What you have to do:
Transcribe the records word for word. Leave every picture out.
####
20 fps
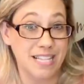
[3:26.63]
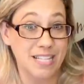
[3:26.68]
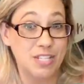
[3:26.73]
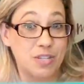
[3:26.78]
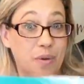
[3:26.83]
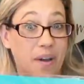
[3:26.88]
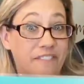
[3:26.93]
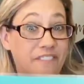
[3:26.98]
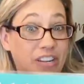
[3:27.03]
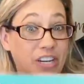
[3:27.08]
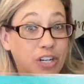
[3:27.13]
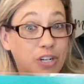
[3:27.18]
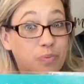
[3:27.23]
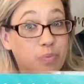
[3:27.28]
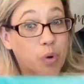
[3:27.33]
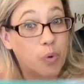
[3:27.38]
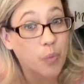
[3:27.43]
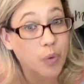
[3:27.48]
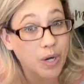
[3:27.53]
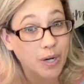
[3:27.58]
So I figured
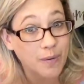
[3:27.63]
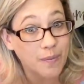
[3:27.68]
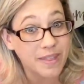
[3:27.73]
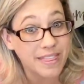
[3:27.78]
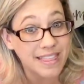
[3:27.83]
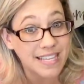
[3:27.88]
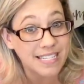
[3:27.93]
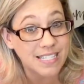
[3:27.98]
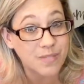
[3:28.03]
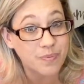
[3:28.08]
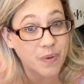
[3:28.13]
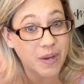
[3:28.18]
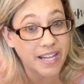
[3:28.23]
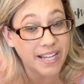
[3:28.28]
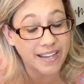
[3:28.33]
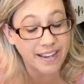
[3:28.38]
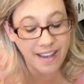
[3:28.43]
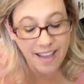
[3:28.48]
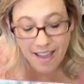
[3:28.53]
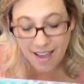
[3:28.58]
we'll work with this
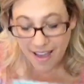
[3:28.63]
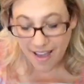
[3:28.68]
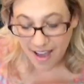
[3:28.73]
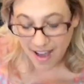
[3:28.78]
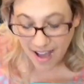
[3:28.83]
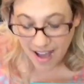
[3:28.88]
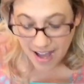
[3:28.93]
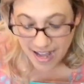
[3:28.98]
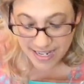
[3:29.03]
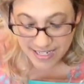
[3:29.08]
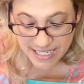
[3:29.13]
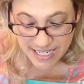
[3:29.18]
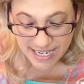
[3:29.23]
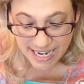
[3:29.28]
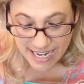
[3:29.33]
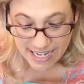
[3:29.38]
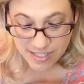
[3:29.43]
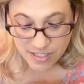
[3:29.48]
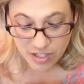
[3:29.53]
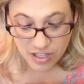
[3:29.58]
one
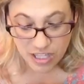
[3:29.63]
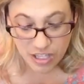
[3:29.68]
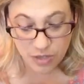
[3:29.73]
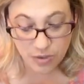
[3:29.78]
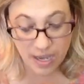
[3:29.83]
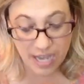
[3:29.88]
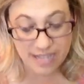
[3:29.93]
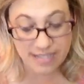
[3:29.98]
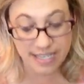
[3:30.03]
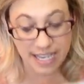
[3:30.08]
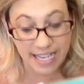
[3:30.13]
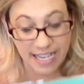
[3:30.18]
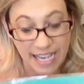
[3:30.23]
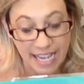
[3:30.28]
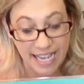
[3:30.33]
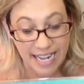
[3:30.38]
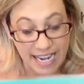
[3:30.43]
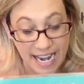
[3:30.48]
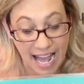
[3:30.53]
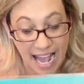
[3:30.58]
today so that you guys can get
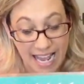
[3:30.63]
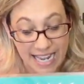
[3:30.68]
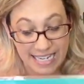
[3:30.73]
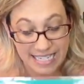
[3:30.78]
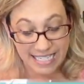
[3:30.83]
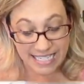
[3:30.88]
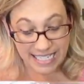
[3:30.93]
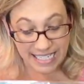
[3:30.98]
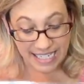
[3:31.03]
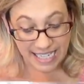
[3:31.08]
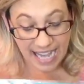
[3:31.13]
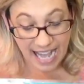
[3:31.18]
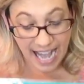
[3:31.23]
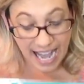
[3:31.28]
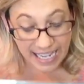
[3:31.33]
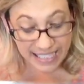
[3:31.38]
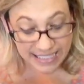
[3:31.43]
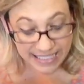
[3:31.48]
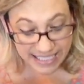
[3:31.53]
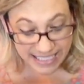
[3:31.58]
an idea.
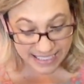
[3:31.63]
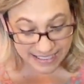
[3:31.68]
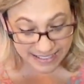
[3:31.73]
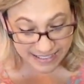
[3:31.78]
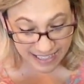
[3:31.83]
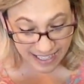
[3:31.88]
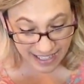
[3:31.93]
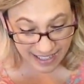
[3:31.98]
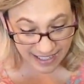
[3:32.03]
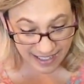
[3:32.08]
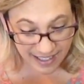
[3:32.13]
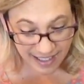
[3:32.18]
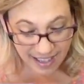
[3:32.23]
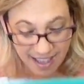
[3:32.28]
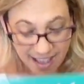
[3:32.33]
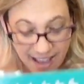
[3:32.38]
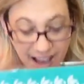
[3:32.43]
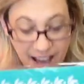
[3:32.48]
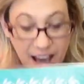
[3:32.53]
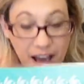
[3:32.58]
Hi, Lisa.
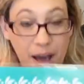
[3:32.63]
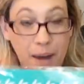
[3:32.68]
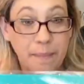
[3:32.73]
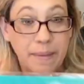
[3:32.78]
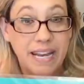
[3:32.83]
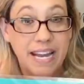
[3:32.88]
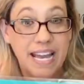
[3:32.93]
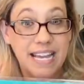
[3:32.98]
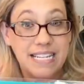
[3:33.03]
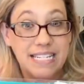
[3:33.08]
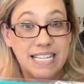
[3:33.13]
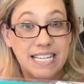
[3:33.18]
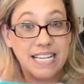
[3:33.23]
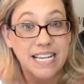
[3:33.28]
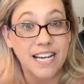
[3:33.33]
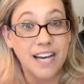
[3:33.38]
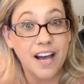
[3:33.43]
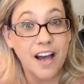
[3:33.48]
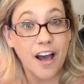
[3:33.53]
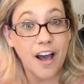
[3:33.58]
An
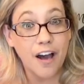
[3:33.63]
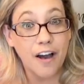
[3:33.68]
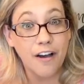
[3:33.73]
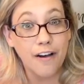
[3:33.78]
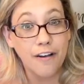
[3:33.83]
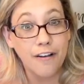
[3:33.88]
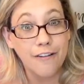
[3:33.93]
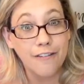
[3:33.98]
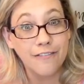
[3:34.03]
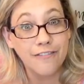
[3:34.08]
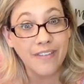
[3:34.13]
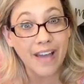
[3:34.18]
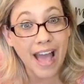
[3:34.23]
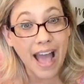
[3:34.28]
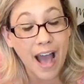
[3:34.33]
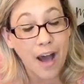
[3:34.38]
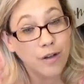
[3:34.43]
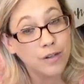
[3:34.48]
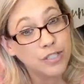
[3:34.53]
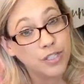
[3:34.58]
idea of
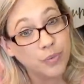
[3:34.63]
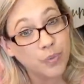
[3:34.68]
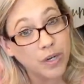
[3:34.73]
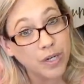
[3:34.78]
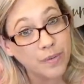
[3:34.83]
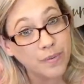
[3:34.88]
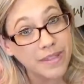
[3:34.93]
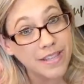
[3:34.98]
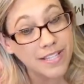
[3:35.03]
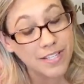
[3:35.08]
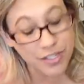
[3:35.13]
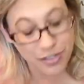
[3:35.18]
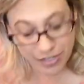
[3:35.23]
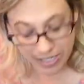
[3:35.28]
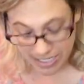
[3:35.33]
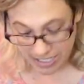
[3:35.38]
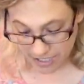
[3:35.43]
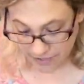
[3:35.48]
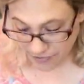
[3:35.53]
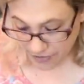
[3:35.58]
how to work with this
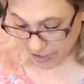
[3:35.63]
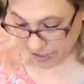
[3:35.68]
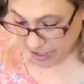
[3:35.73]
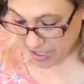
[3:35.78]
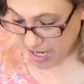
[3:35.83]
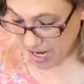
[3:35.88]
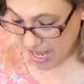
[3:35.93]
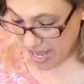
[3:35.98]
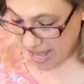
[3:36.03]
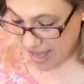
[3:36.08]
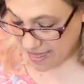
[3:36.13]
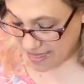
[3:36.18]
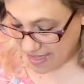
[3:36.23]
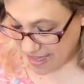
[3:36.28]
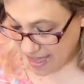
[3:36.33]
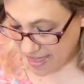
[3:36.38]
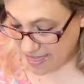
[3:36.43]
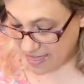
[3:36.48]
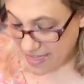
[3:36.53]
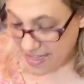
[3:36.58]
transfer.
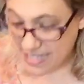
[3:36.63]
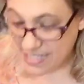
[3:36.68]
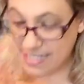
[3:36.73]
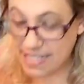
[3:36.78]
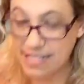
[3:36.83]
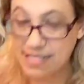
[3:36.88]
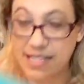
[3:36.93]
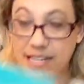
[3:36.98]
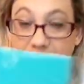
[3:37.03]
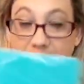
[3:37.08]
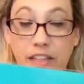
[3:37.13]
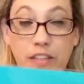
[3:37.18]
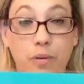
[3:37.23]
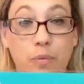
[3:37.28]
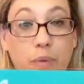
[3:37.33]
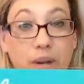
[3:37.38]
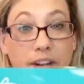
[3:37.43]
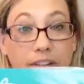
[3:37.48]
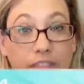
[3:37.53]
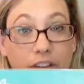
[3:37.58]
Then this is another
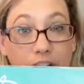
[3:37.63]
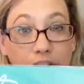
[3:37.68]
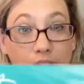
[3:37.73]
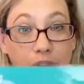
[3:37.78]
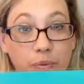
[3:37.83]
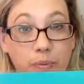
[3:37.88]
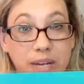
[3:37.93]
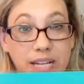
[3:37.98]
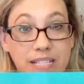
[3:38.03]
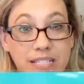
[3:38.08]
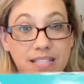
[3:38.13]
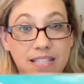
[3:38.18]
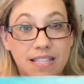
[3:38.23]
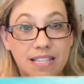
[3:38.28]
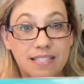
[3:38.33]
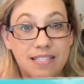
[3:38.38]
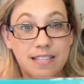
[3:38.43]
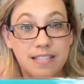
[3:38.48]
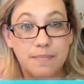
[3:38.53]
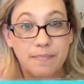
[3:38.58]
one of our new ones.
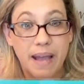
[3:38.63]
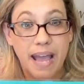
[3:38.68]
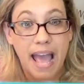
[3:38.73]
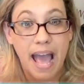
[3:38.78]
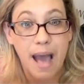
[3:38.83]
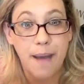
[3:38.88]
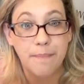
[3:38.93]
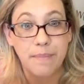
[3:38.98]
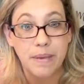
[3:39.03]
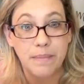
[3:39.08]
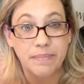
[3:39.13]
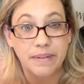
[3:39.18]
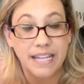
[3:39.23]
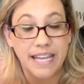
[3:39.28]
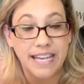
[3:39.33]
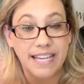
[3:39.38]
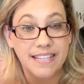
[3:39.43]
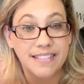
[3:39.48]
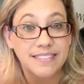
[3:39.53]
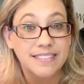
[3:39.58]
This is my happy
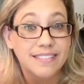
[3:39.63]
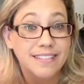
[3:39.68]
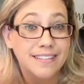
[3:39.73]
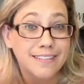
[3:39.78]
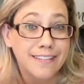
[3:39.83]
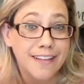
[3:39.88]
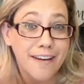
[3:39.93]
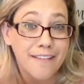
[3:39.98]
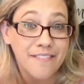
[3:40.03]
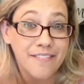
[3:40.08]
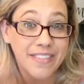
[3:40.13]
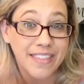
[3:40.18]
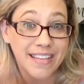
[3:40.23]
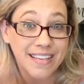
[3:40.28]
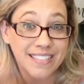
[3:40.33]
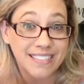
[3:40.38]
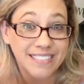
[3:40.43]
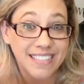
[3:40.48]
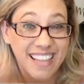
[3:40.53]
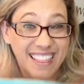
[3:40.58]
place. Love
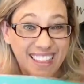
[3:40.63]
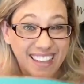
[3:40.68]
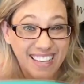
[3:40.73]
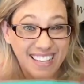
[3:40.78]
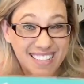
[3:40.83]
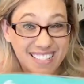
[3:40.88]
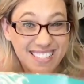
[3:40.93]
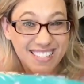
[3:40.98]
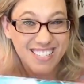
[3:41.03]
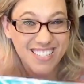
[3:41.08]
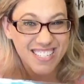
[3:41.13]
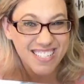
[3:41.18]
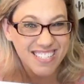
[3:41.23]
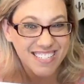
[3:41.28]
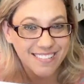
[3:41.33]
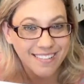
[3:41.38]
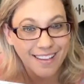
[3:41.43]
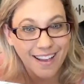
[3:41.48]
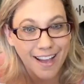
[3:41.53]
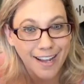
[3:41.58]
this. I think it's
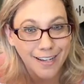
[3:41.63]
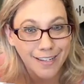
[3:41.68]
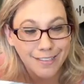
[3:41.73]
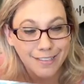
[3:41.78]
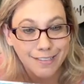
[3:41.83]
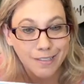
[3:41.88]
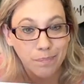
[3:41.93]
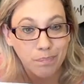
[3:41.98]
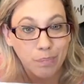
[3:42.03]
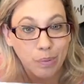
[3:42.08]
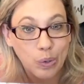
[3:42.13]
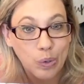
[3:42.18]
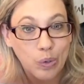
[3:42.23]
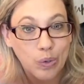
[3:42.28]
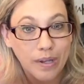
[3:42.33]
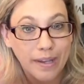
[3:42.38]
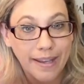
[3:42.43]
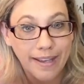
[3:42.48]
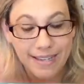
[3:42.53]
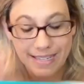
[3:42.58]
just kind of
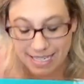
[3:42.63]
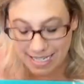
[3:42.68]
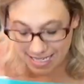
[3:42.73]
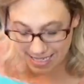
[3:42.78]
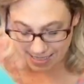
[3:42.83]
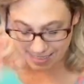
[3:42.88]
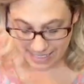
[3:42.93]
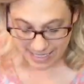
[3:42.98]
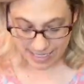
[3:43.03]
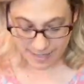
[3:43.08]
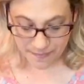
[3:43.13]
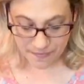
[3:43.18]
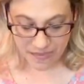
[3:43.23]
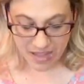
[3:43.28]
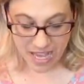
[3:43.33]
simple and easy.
####
Response to the task:
20 fps
[3:26.63]
[3:26.68]
[3:26.73]
[3:26.78]
[3:26.83]
[3:26.88]
[3:26.93]
[3:26.98]
[3:27.03]
[3:27.08]
[3:27.13]
[3:27.18]
[3:27.23]
[3:27.28]
[3:27.33]
[3:27.38]
[3:27.43]
[3:27.48]
[3:27.53]
[3:27.58]
So I figured
[3:27.63]
[3:27.68]
[3:27.73]
[3:27.78]
[3:27.83]
[3:27.88]
[3:27.93]
[3:27.98]
[3:28.03]
[3:28.08]
[3:28.13]
[3:28.18]
[3:28.23]
[3:28.28]
[3:28.33]
[3:28.38]
[3:28.43]
[3:28.48]
[3:28.53]
[3:28.58]
we'll work with this
[3:28.63]
[3:28.68]
[3:28.73]
[3:28.78]
[3:28.83]
[3:28.88]
[3:28.93]
[3:28.98]
[3:29.03]
[3:29.08]
[3:29.13]
[3:29.18]
[3:29.23]
[3:29.28]
[3:29.33]
[3:29.38]
[3:29.43]
[3:29.48]
[3:29.53]
[3:29.58]
one
[3:29.63]
[3:29.68]
[3:29.73]
[3:29.78]
[3:29.83]
[3:29.88]
[3:29.93]
[3:29.98]
[3:30.03]
[3:30.08]
[3:30.13]
[3:30.18]
[3:30.23]
[3:30.28]
[3:30.33]
[3:30.38]
[3:30.43]
[3:30.48]
[3:30.53]
[3:30.58]
today so that you guys can get
[3:30.63]
[3:30.68]
[3:30.73]
[3:30.78]
[3:30.83]
[3:30.88]
[3:30.93]
[3:30.98]
[3:31.03]
[3:31.08]
[3:31.13]
[3:31.18]
[3:31.23]
[3:31.28]
[3:31.33]
[3:31.38]
[3:31.43]
[3:31.48]
[3:31.53]
[3:31.58]
an idea.
[3:31.63]
[3:31.68]
[3:31.73]
[3:31.78]
[3:31.83]
[3:31.88]
[3:31.93]
[3:31.98]
[3:32.03]
[3:32.08]
[3:32.13]
[3:32.18]
[3:32.23]
[3:32.28]
[3:32.33]
[3:32.38]
[3:32.43]
[3:32.48]
[3:32.53]
[3:32.58]
Hi, Lisa.
[3:32.63]
[3:32.68]
[3:32.73]
[3:32.78]
[3:32.83]
[3:32.88]
[3:32.93]
[3:32.98]
[3:33.03]
[3:33.08]
[3:33.13]
[3:33.18]
[3:33.23]
[3:33.28]
[3:33.33]
[3:33.38]
[3:33.43]
[3:33.48]
[3:33.53]
[3:33.58]
An
[3:33.63]
[3:33.68]
[3:33.73]
[3:33.78]
[3:33.83]
[3:33.88]
[3:33.93]
[3:33.98]
[3:34.03]
[3:34.08]
[3:34.13]
[3:34.18]
[3:34.23]
[3:34.28]
[3:34.33]
[3:34.38]
[3:34.43]
[3:34.48]
[3:34.53]
[3:34.58]
idea of
[3:34.63]
[3:34.68]
[3:34.73]
[3:34.78]
[3:34.83]
[3:34.88]
[3:34.93]
[3:34.98]
[3:35.03]
[3:35.08]
[3:35.13]
[3:35.18]
[3:35.23]
[3:35.28]
[3:35.33]
[3:35.38]
[3:35.43]
[3:35.48]
[3:35.53]
[3:35.58]
how to work with this
[3:35.63]
[3:35.68]
[3:35.73]
[3:35.78]
[3:35.83]
[3:35.88]
[3:35.93]
[3:35.98]
[3:36.03]
[3:36.08]
[3:36.13]
[3:36.18]
[3:36.23]
[3:36.28]
[3:36.33]
[3:36.38]
[3:36.43]
[3:36.48]
[3:36.53]
[3:36.58]
transfer.
[3:36.63]
[3:36.68]
[3:36.73]
[3:36.78]
[3:36.83]
[3:36.88]
[3:36.93]
[3:36.98]
[3:37.03]
[3:37.08]
[3:37.13]
[3:37.18]
[3:37.23]
[3:37.28]
[3:37.33]
[3:37.38]
[3:37.43]
[3:37.48]
[3:37.53]
[3:37.58]
Then this is another
[3:37.63]
[3:37.68]
[3:37.73]
[3:37.78]
[3:37.83]
[3:37.88]
[3:37.93]
[3:37.98]
[3:38.03]
[3:38.08]
[3:38.13]
[3:38.18]
[3:38.23]
[3:38.28]
[3:38.33]
[3:38.38]
[3:38.43]
[3:38.48]
[3:38.53]
[3:38.58]
one of our new ones.
[3:38.63]
[3:38.68]
[3:38.73]
[3:38.78]
[3:38.83]
[3:38.88]
[3:38.93]
[3:38.98]
[3:39.03]
[3:39.08]
[3:39.13]
[3:39.18]
[3:39.23]
[3:39.28]
[3:39.33]
[3:39.38]
[3:39.43]
[3:39.48]
[3:39.53]
[3:39.58]
This is my happy
[3:39.63]
[3:39.68]
[3:39.73]
[3:39.78]
[3:39.83]
[3:39.88]
[3:39.93]
[3:39.98]
[3:40.03]
[3:40.08]
[3:40.13]
[3:40.18]
[3:40.23]
[3:40.28]
[3:40.33]
[3:40.38]
[3:40.43]
[3:40.48]
[3:40.53]
[3:40.58]
place. Love
[3:40.63]
[3:40.68]
[3:40.73]
[3:40.78]
[3:40.83]
[3:40.88]
[3:40.93]
[3:40.98]
[3:41.03]
[3:41.08]
[3:41.13]
[3:41.18]
[3:41.23]
[3:41.28]
[3:41.33]
[3:41.38]
[3:41.43]
[3:41.48]
[3:41.53]
[3:41.58]
this. I think it's
[3:41.63]
[3:41.68]
[3:41.73]
[3:41.78]
[3:41.83]
[3:41.88]
[3:41.93]
[3:41.98]
[3:42.03]
[3:42.08]
[3:42.13]
[3:42.18]
[3:42.23]
[3:42.28]
[3:42.33]
[3:42.38]
[3:42.43]
[3:42.48]
[3:42.53]
[3:42.58]
just kind of
[3:42.63]
[3:42.68]
[3:42.73]
[3:42.78]
[3:42.83]
[3:42.88]
[3:42.93]
[3:42.98]
[3:43.03]
[3:43.08]
[3:43.13]
[3:43.18]
[3:43.23]
[3:43.28]
[3:43.33]
simple and easy.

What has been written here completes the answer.